Le Parlement européen, le 23 mai dernier, avait demandé à exclure du mandat de négociation les « services de contenus culturels et audiovisuels, y compris en ligne ».
L’exception culturelle, ça n’est ni un réflexe protectionniste, ni un sentiment anti-américain.
Nous ne voulons tout simplement pas prendre le risque de mettre en péril la diversité culturelle et linguistique de l'Union.
La culture est un bien public - et le Parlement européen la défendra!
Comme vous le savez, notre appel n’a été que partiellement entendu par le Conseil et la Commission et une extrême vigilance reste de mise.
Je ne pense pas me tromper en disant que ce sera l’un des éléments-clés, en cas d’aboutissement des negociations, que les deputés européens auront a évaluer avant d’avaliser ou de rejeter l’accord.
(Culture et democratie)
Mesdames, messieurs,
Nous sommes à la veille du renouvellement du Parlement européen.
Pour la première fois, les citoyens européens pourront non seulement élire leurs députés européens mais aussi déterminer qui sera le nouveau President de la Commission européenne.
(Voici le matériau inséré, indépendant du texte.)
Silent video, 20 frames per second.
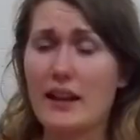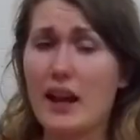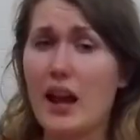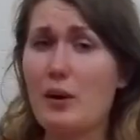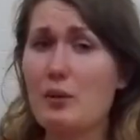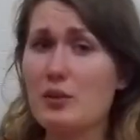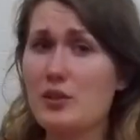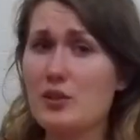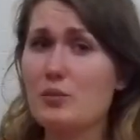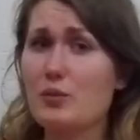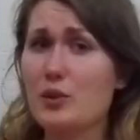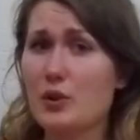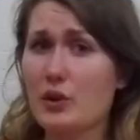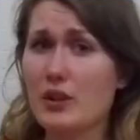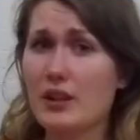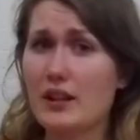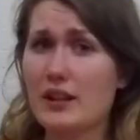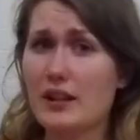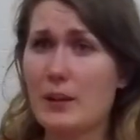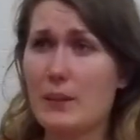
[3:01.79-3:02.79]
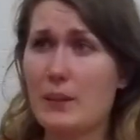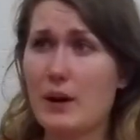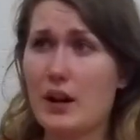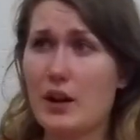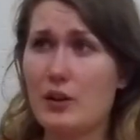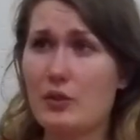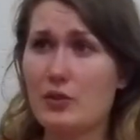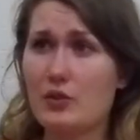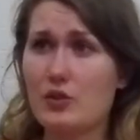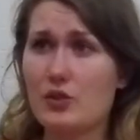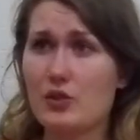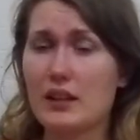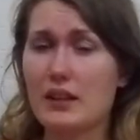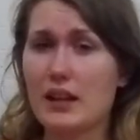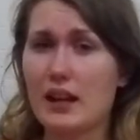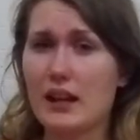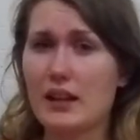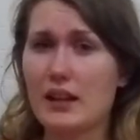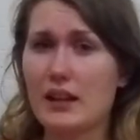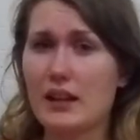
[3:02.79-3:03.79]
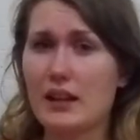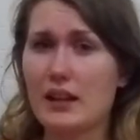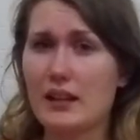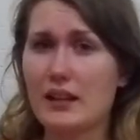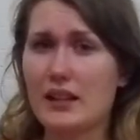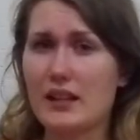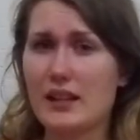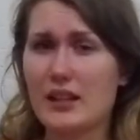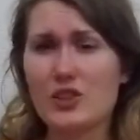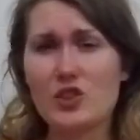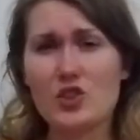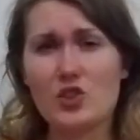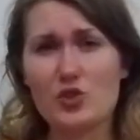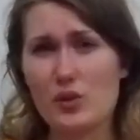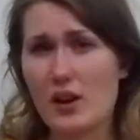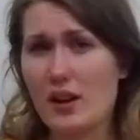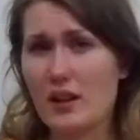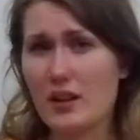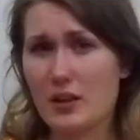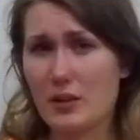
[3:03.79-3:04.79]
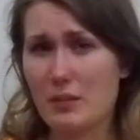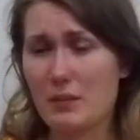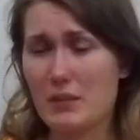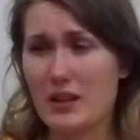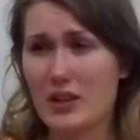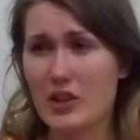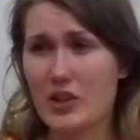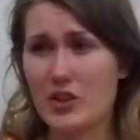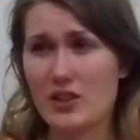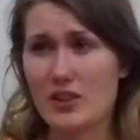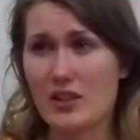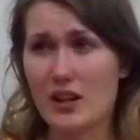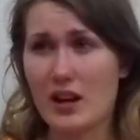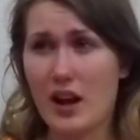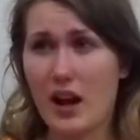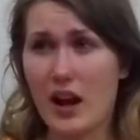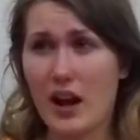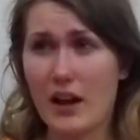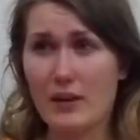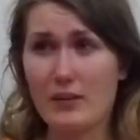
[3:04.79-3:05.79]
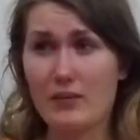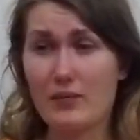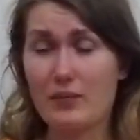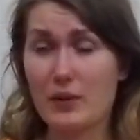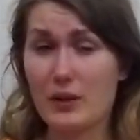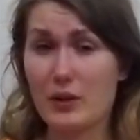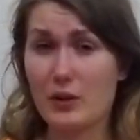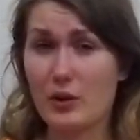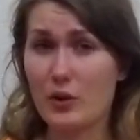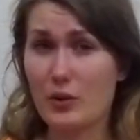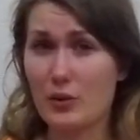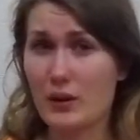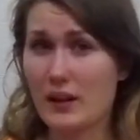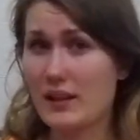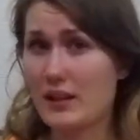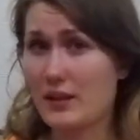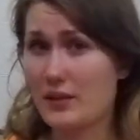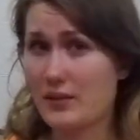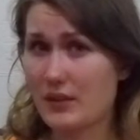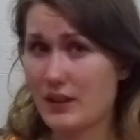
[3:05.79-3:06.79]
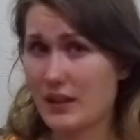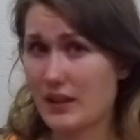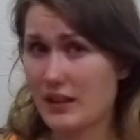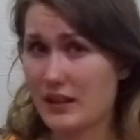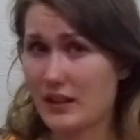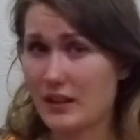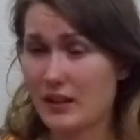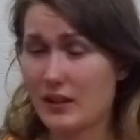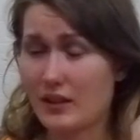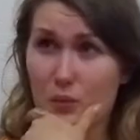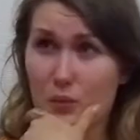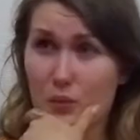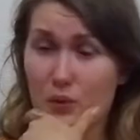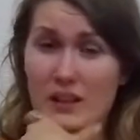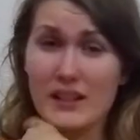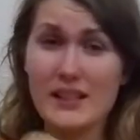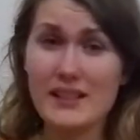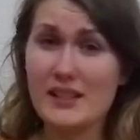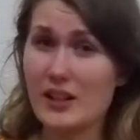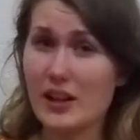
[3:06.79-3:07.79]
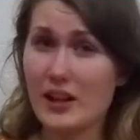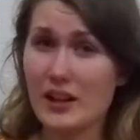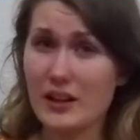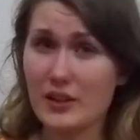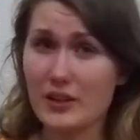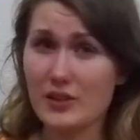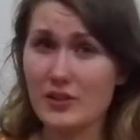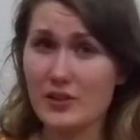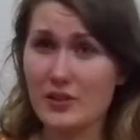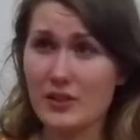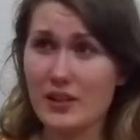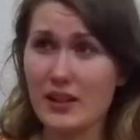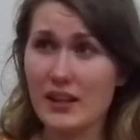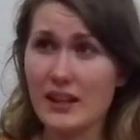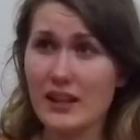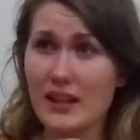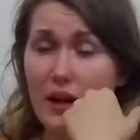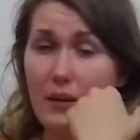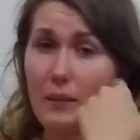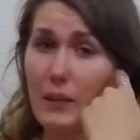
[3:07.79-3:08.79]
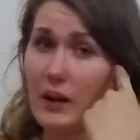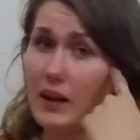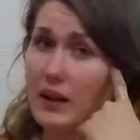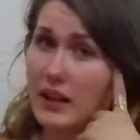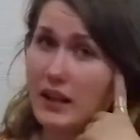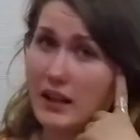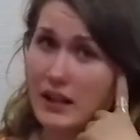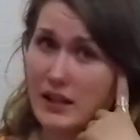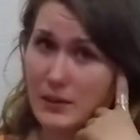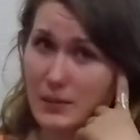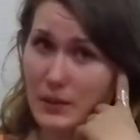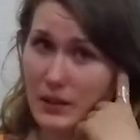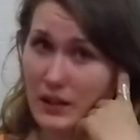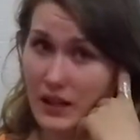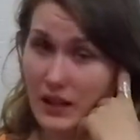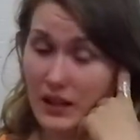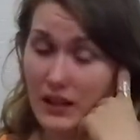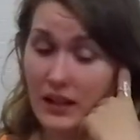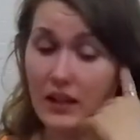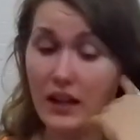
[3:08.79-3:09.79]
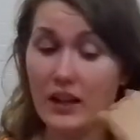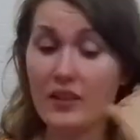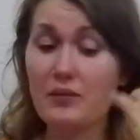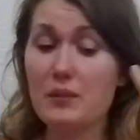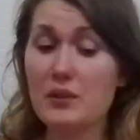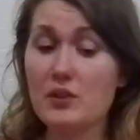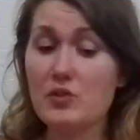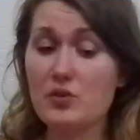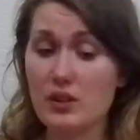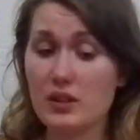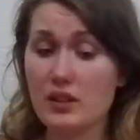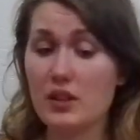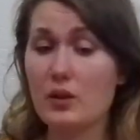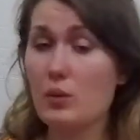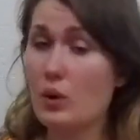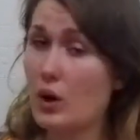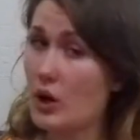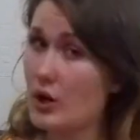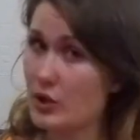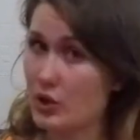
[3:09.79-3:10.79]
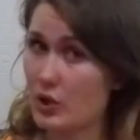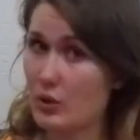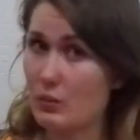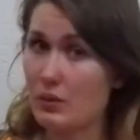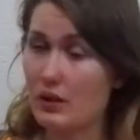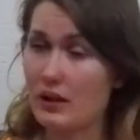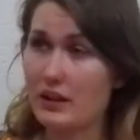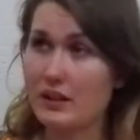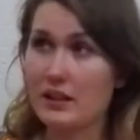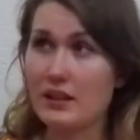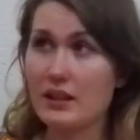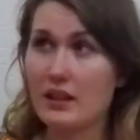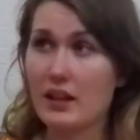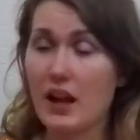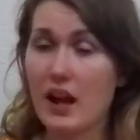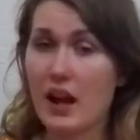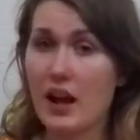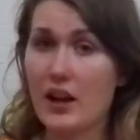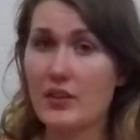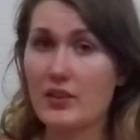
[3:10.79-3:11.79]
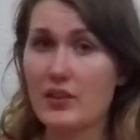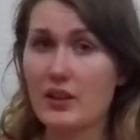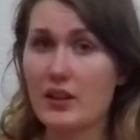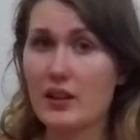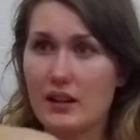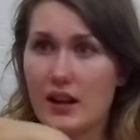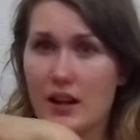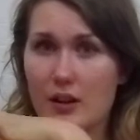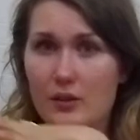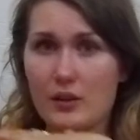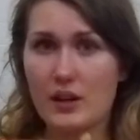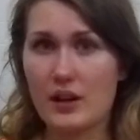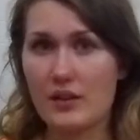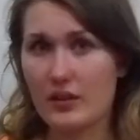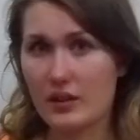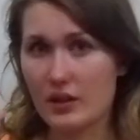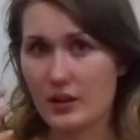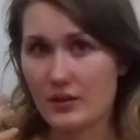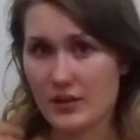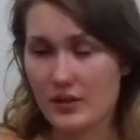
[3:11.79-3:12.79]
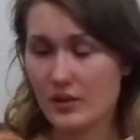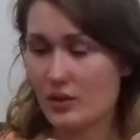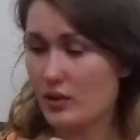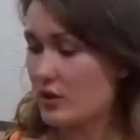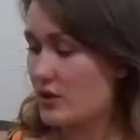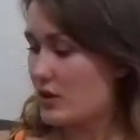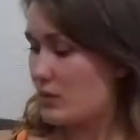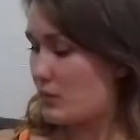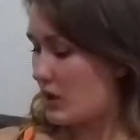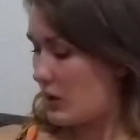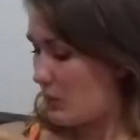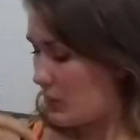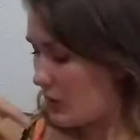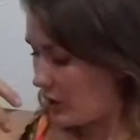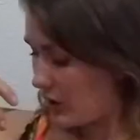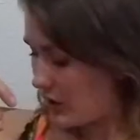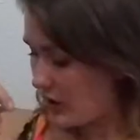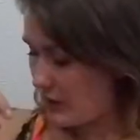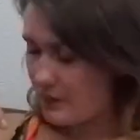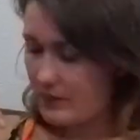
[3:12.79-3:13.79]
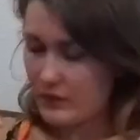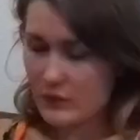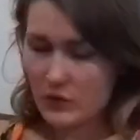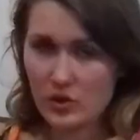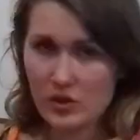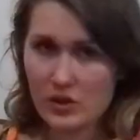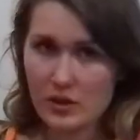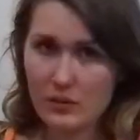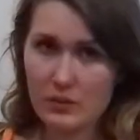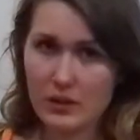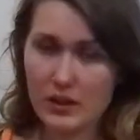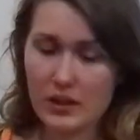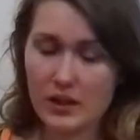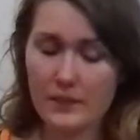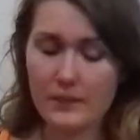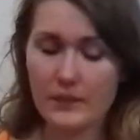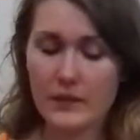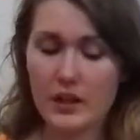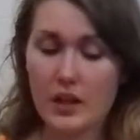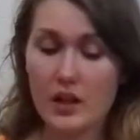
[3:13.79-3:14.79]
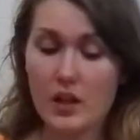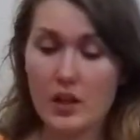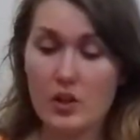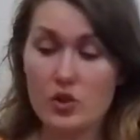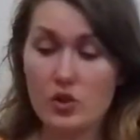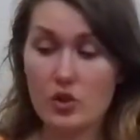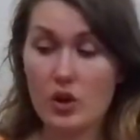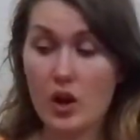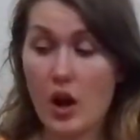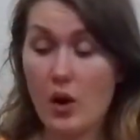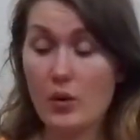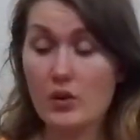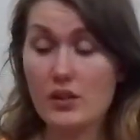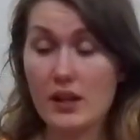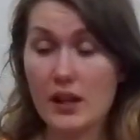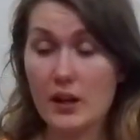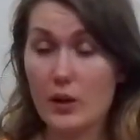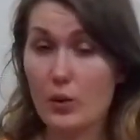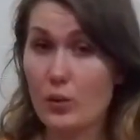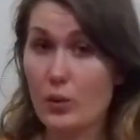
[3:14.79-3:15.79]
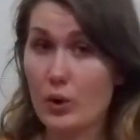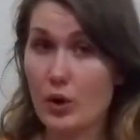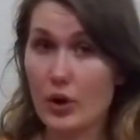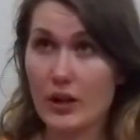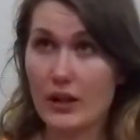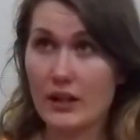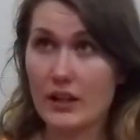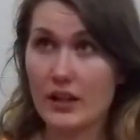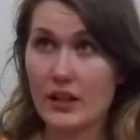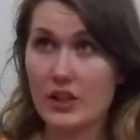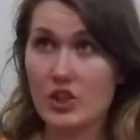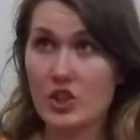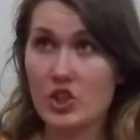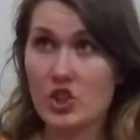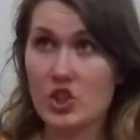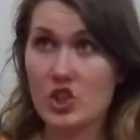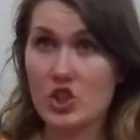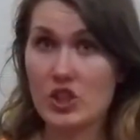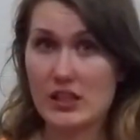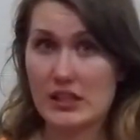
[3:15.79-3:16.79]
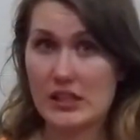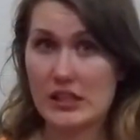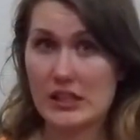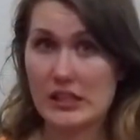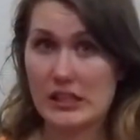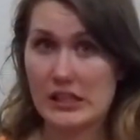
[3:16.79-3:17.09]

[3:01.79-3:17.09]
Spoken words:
I was worried about getting heat struck because I've been already feeling really tired today. My head has been aching. I've been drinking water, but I think I don't have enough salt in my body or something. So I was like worried, like, shit,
Mais, comme l'a si justement dit mon ami le cinéaste Wim Wenders, l'Europe, dans l'esprit de nos citoyens, n'équivaut plus à une grande idée mais a une construction bureaucratique.
C'est là un péril grave qui menace le projet tout entier.
Jamais un citoyen ne va se lever le dimanche 25 mai pour aller voter pour une institution, pour un concept abstrait et lointain !
Il ou elle se lèvera, je l'espère, pour élire l’un ou l’autre candidat, pour faire sienne l’une ou l’autre vision de notre avenir.
À ceux d’entre vous qui sont déçus par l'Europe je veux dire ceci: je partage votre déception. Je comprends votre colère.
Mais la réponse n'est pas "non" à l'Europe. La seule réponse possible est de se battre pour une meilleure Europe, basée sur la confiance mutuelle et le respect.
J’observe avec tristesse que l’idée européenne est trop souvent laissée de côté, oubliée, pour mieux vanter une victoire nationale.
Ou au contraire trop souvent mise en avant comme bouc émissaire quand il s’agit d’annoncer des mauvaises nouvelles.
Ça n’est qu’en voyant des citoyens ukrainiens brandissant leurs drapeaux européens que nous nous rendons compte à quel point notre idée européenne reste fascinante.
Mesdames, messieurs,
Ensemble portons haut cette idée européenne et donnons-lui l’âme culturelle qu’elle mérite !
Je vous remercie de votre attention.